A renewed proposal to tax real estate sales in Teton County will be considered in the coming session of the Wyoming Legislature, but it seems bound to go before lawmakers without much hometown support from the experts.
Rep. Andy Schwartz, the Jackson Democrat who will propose the bill, said he’ll be in Cheyenne starting Friday to hammer out the bill and schedule it before the Wyoming House’s Revenue Committee. The session begins in February.
Schwartz said Monday that he thinks the bill — a graduated tax starting at 1 percent on real estate priced between $1 million and $2 million — is a legitimate way for Jackson and Teton County to pay some of the big bills he thinks are associated with growth in the area. That justification is even more important, Schwartz said, given the decline in state aid to local governments that has been seen in the past several years because of the downturn in the oil and coal businesses.
“A lot of people think the impacts of rising real estate costs are real, to the community and local governments,” he said, “and that this is a good mechanism to offset some of that.”

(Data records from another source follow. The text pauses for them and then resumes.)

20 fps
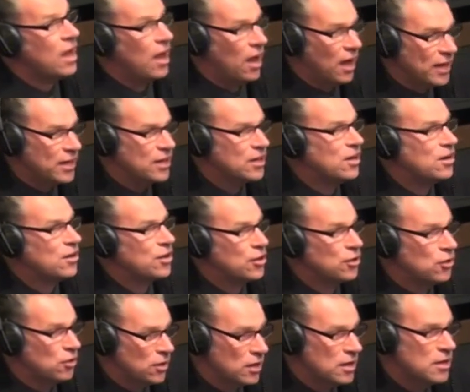I can't
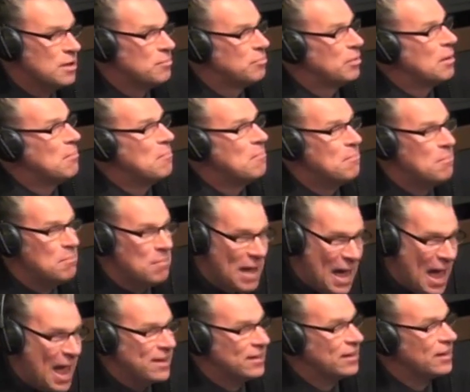cook, but
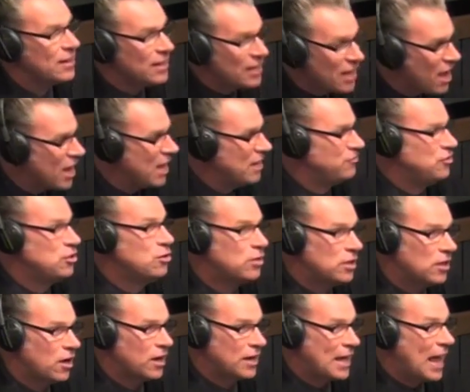man alive, you
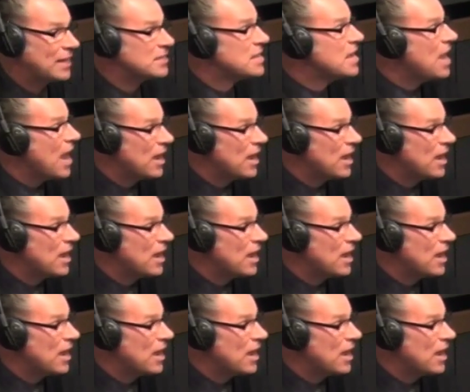can't act.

Ryan Block, president of the board of the Teton Board of Realtors, acknowledged that it’s “good to look for creative ways” to pay for public costs. But Block thinks the additional cost to buyers would be a blow to homeownership in the area, a factor he weights more heavily than any other.
Though the board hasn’t taken an official position, Block said, “in general I’d say the response would be that anything that would affect, that makes home ownership more expensive, the board would be opposed to.”
Schwartz said the bill he’s carrying to Cheyenne for the budget session isn’t much different from one pushed in the 1990s by Clarene Law, a longtime Republican representative from Jackson.
To make the bill palatable to other legislators, it would allow the local-voter-approved tax only in counties where real estate sales topped $660 million. That would effectively limit it to Teton County, which in 2016 saw sales of just more than $1 billion in 618 transactions.
After the 1 percent collection proposed for sales from $1 million to $2 million, the tax would rise to 1.5 percent for sales from $2 million to $5 million, and to 2 percent on sales above $5 million.
Based on 2016 statistics, Schwartz estimates that collections would start out being between $5 million and $6 million a year. Fifty-five percent would go to the county, 45 percent to the town of Jackson.
The income would be vital, Schwartz said, given declining state support: For the current year the county received just $345,000 from the state, about $1.5 million less than in fiscal 2016.
Schwartz hasn’t included any earmarking rules for the money. He compared it to the county’s optional 1 percent specific purpose excise tax, which is approved by voters and then requires a second voter OK to authorize each project. The same way of doing things is incorporated into his bill.
Schwartz said he has met with some real estate people in the area to talk about the proposal, though not exactly to campaign for it.
“I’m just trying to explain it,” he said. “I don’t expect everybody to agree with me on this, but if they’re not behind it I want it to be because they’re against what the bill actually says.”
So far, Schwartz said, Realtors he has spoken to are “not enthusiastic, but some are not opposed. ... I haven’t been shot at or run out of town.”
Block, who works at the Engels and Volker realty firm, said the plan still stumbles over the fact that it means higher prices for real estate, a vital local business and the core of the community in a tight housing market.
“Even if it’s just over a million dollars, that affects a lot of local families,” Block said. “That’s Melody Ranch, that’s Indian Trails, a lot of local neighborhoods.”
The big part played by vacation home sales is another negative, he said.
“The second-home owner is driven to Wyoming because of our tax benefits, because Wyoming is a beneficial place to be, tax-wise,” he said.
Matt Faupel, one of the owners of Jackson Hole Real Estate Associates, agreed with the view that additional costs would hurt. And, he said, even if the additional cost seems insignificant for many high-end buyers, many who would buy are full-time Jackson residents trying to make a home.
“When you look at those of us who are in the workforce, it’s a much bigger deal,” Faupel said.
Strictly from a business point of view, he said, it also hurts: “It makes something I’m selling cost more.”
Faupel said local elected officials would better serve their constituents by not casting about for taxes to pay various bills but instead taking a stand-back, overall view of needs and potential sources before going after one sector.
Andy Cornish, of the Cornish-Lammpa Group, was also mostly doubtful. The tax, he said, “just makes sales that much more expensive,” and on something that “is many peoples’ primary asset” and a vital part of their life plan, including retirement.
In that sense, Cornish said, the tax is assessed less on something that creates a need than on a simple transfer of wealth.
“It’s a tax not on ownership but on distribution, like the death tax,” he said.
Schwartz said that his bill isn’t complete, but he expects a final proposal to be written within a few weeks. If the bill were to become law the earliest it could reach the ballot here for authorization of the tax would be August 2018.